THE INPUT Start Marker

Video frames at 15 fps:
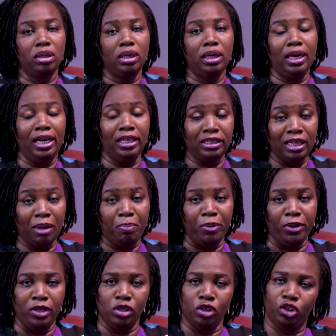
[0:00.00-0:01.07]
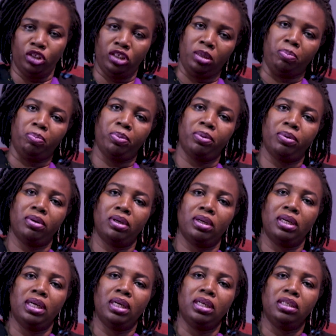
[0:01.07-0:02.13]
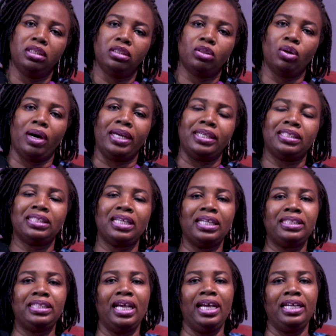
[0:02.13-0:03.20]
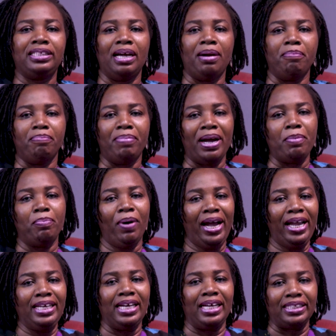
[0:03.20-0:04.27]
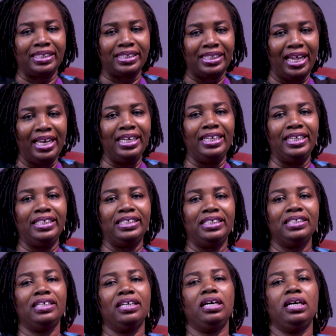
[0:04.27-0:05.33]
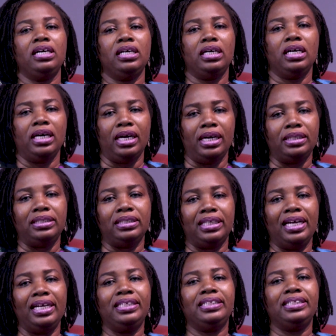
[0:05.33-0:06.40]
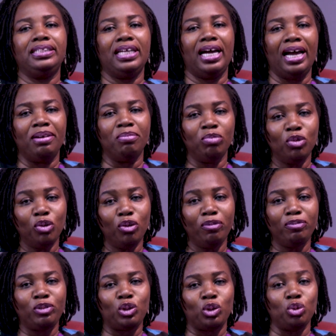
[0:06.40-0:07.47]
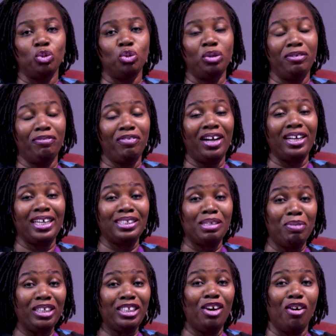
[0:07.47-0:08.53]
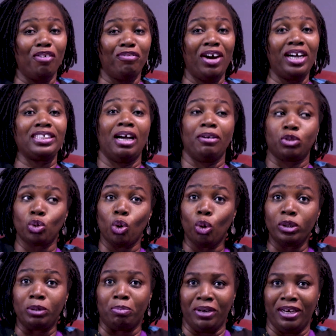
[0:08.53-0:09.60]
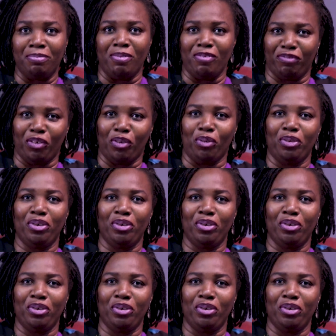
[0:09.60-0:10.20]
entrepreneurship. So I started by buying and selling. And then I moved to, in fact, as a matter of fact, I've sold bread before.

THE INPUT End Marker

_PROBLEM TO WORK ON:_ Your copy should repeat each entry above exactly but contain no pictures.

_THE ANSWER:_
Video frames at 15 fps:
[0:00.00-0:01.07]
[0:01.07-0:02.13]
[0:02.13-0:03.20]
[0:03.20-0:04.27]
[0:04.27-0:05.33]
[0:05.33-0:06.40]
[0:06.40-0:07.47]
[0:07.47-0:08.53]
[0:08.53-0:09.60]
[0:09.60-0:10.20]
entrepreneurship. So I started by buying and selling. And then I moved to, in fact, as a matter of fact, I've sold bread before.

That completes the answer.